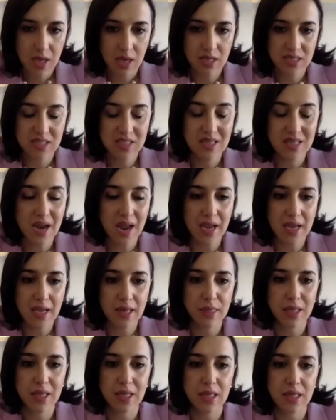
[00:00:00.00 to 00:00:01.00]

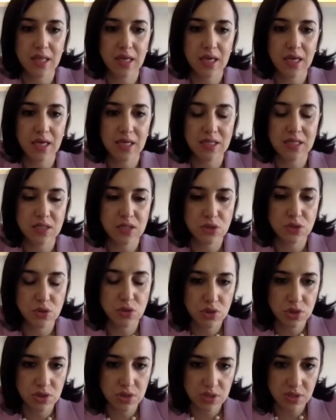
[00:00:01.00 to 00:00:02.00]
strengthen the
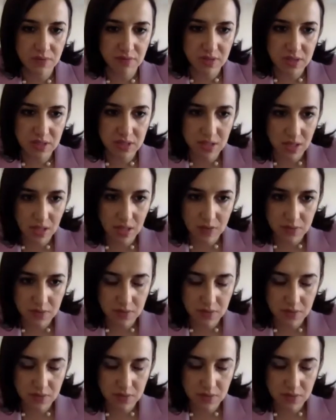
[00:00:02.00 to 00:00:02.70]
institutions of the state,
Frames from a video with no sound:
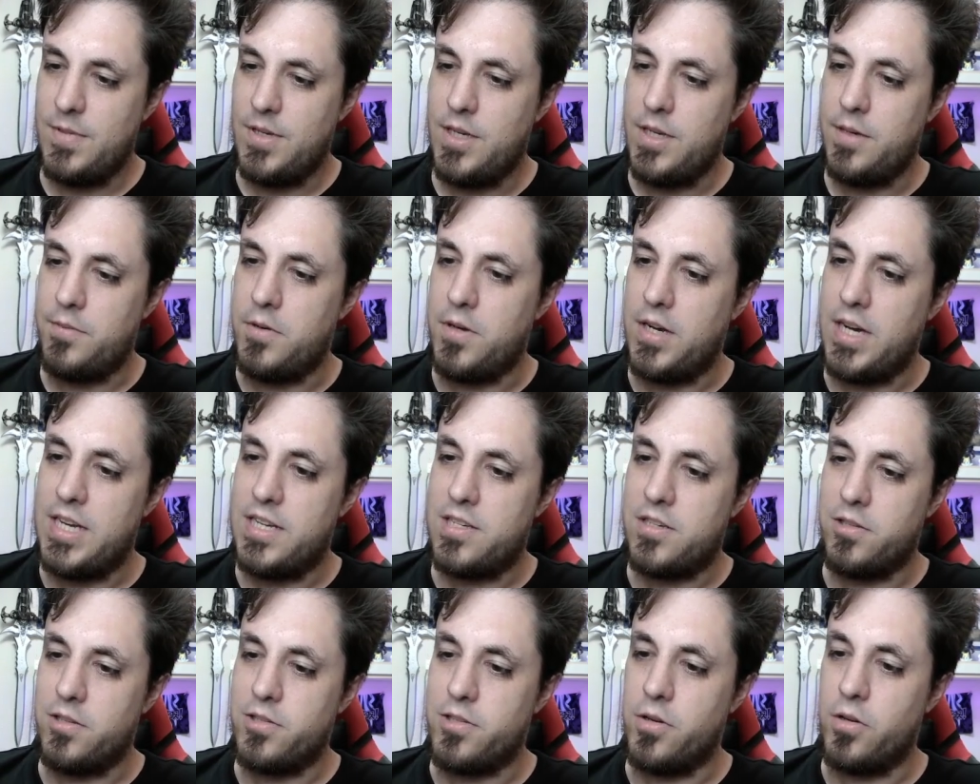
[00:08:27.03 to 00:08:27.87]
if you
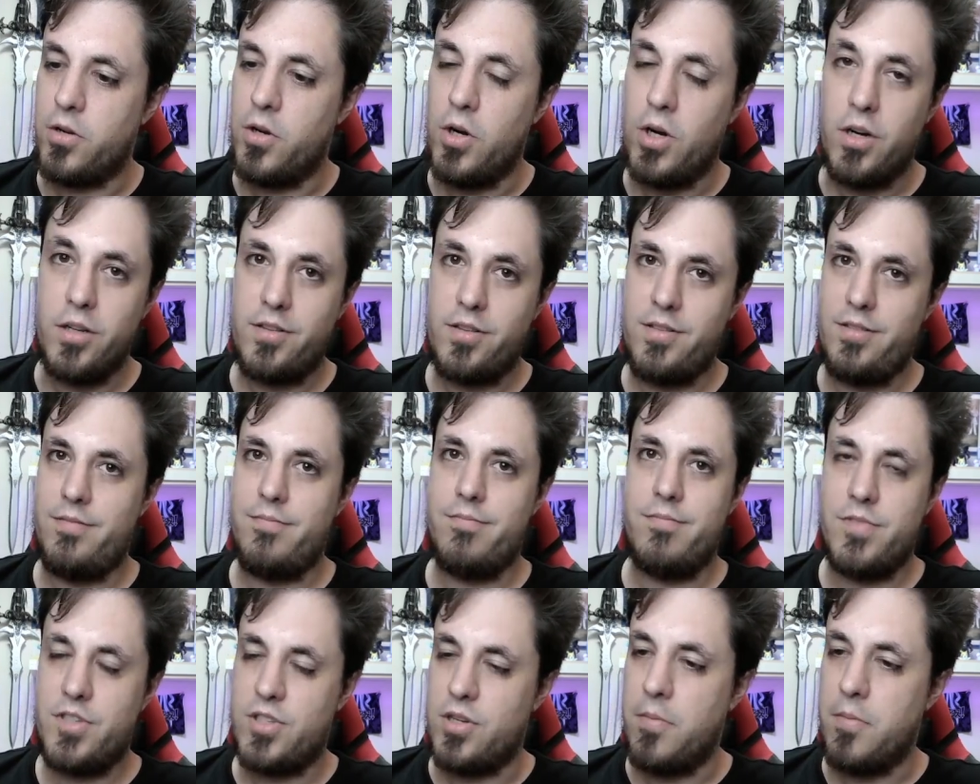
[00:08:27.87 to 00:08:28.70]
guys also got
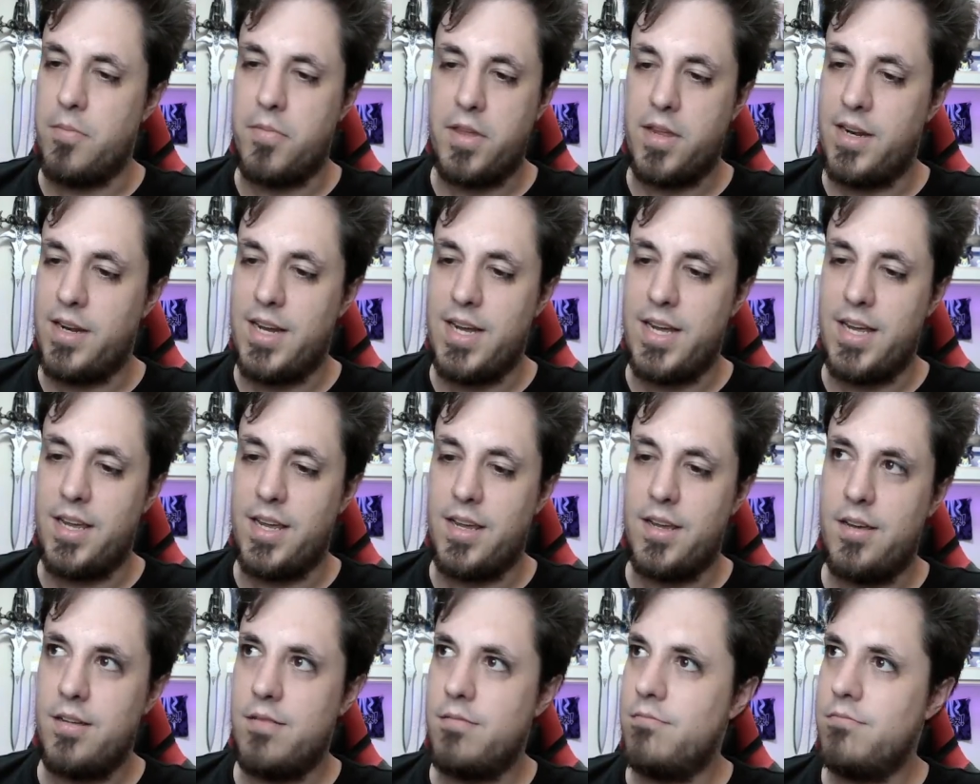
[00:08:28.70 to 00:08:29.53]
something
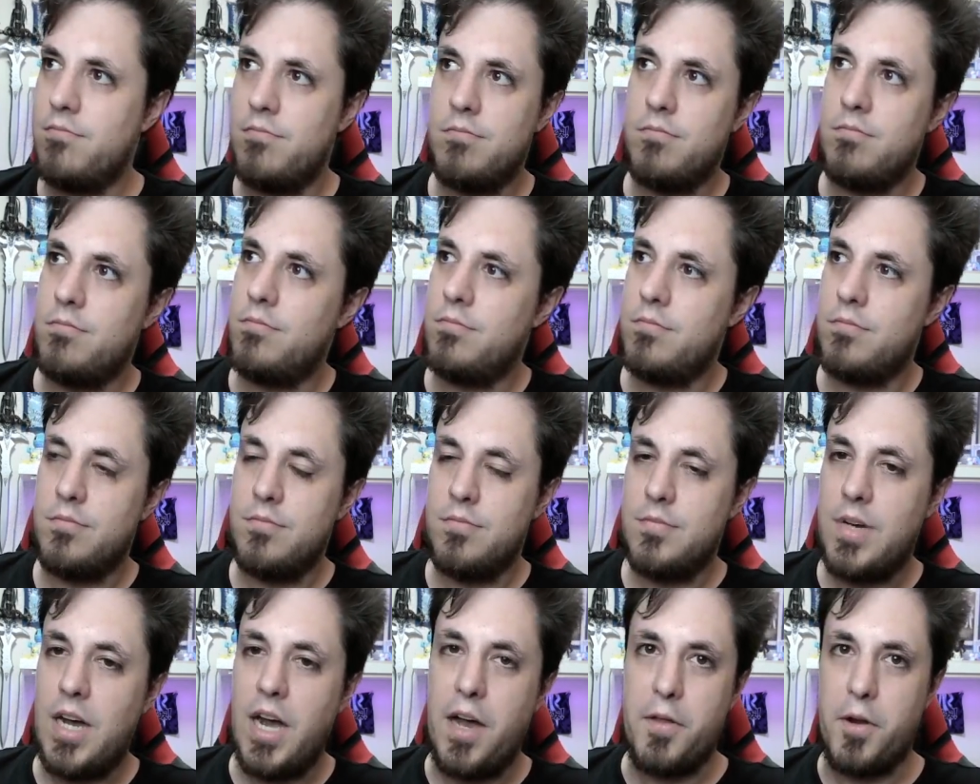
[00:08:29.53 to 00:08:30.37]
like,
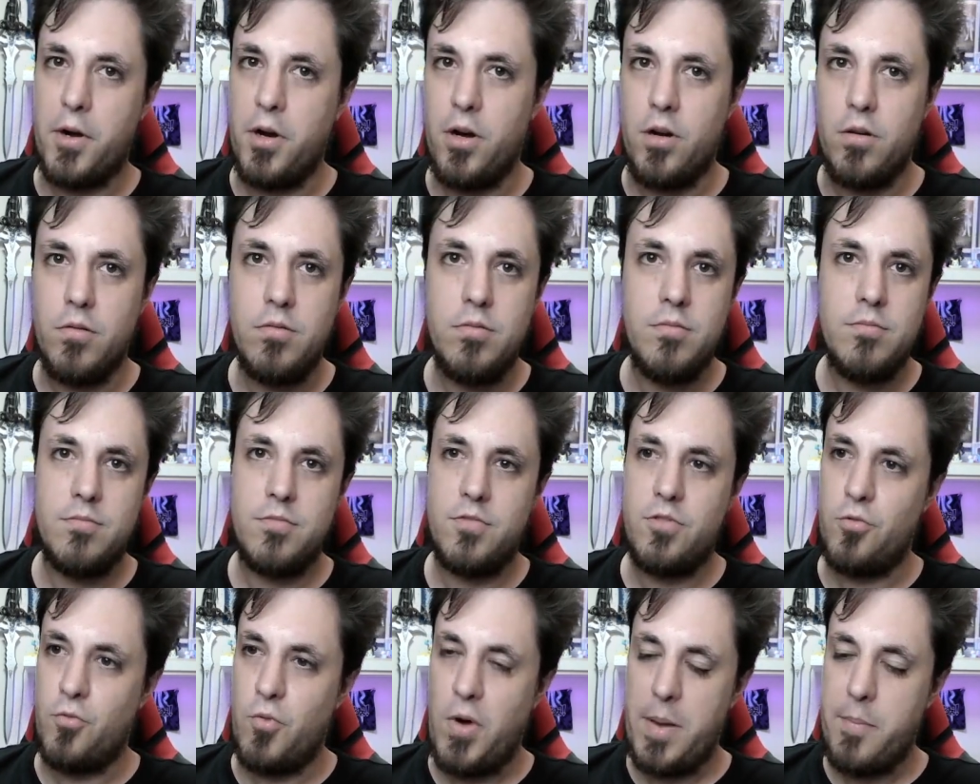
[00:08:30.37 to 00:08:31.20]
I don't know,
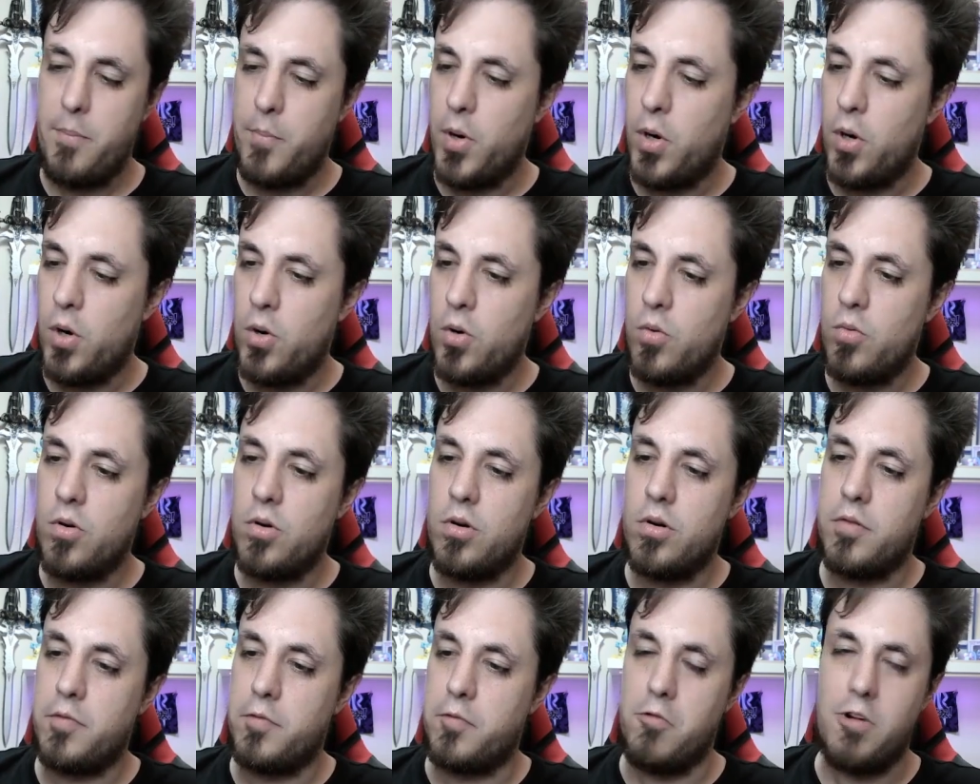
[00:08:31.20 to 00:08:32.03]
rainbow
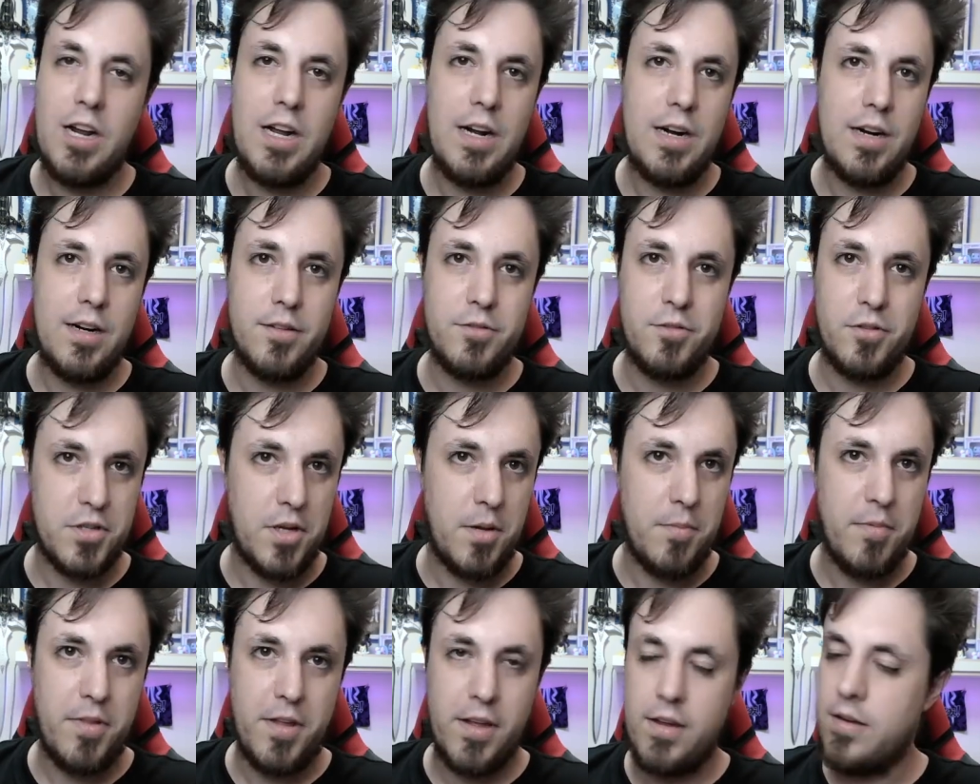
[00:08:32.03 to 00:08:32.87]
or full art or
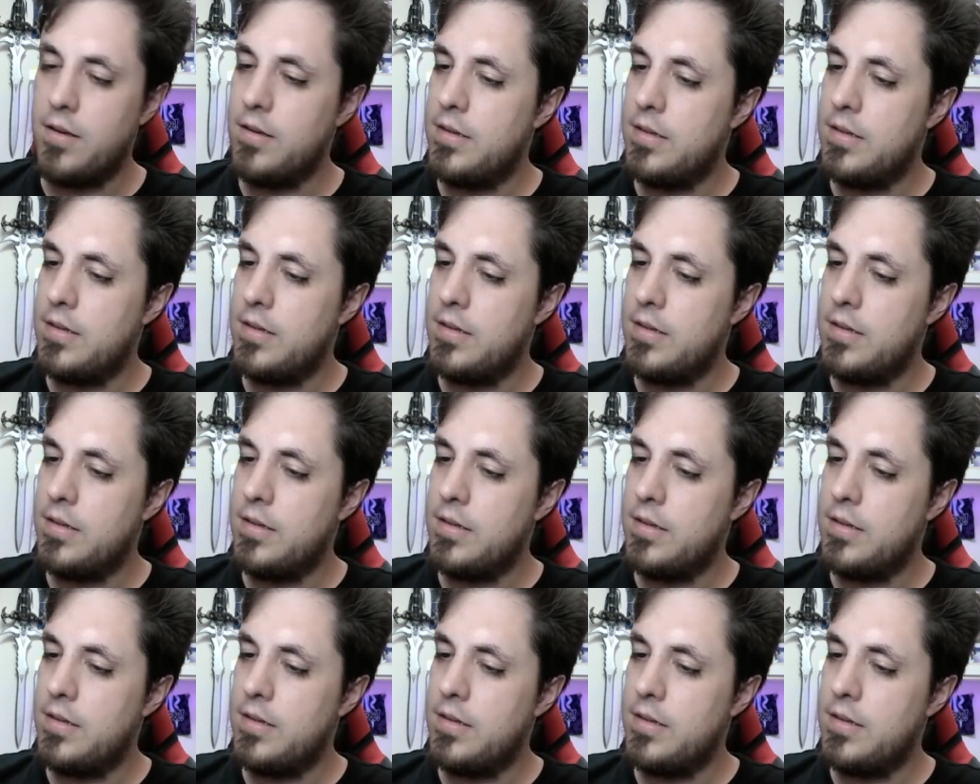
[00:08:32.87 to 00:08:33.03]
something.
- - - - - - -
Pictures are to be left out; the answer must otherwise be exactly the lines from the one with "[00:08:30.37 to 00:08:31.20]" through the final line of the entries above, both included.

[00:08:30.37 to 00:08:31.20]
I don't know,
[00:08:31.20 to 00:08:32.03]
rainbow
[00:08:32.03 to 00:08:32.87]
or full art or
[00:08:32.87 to 00:08:33.03]
something.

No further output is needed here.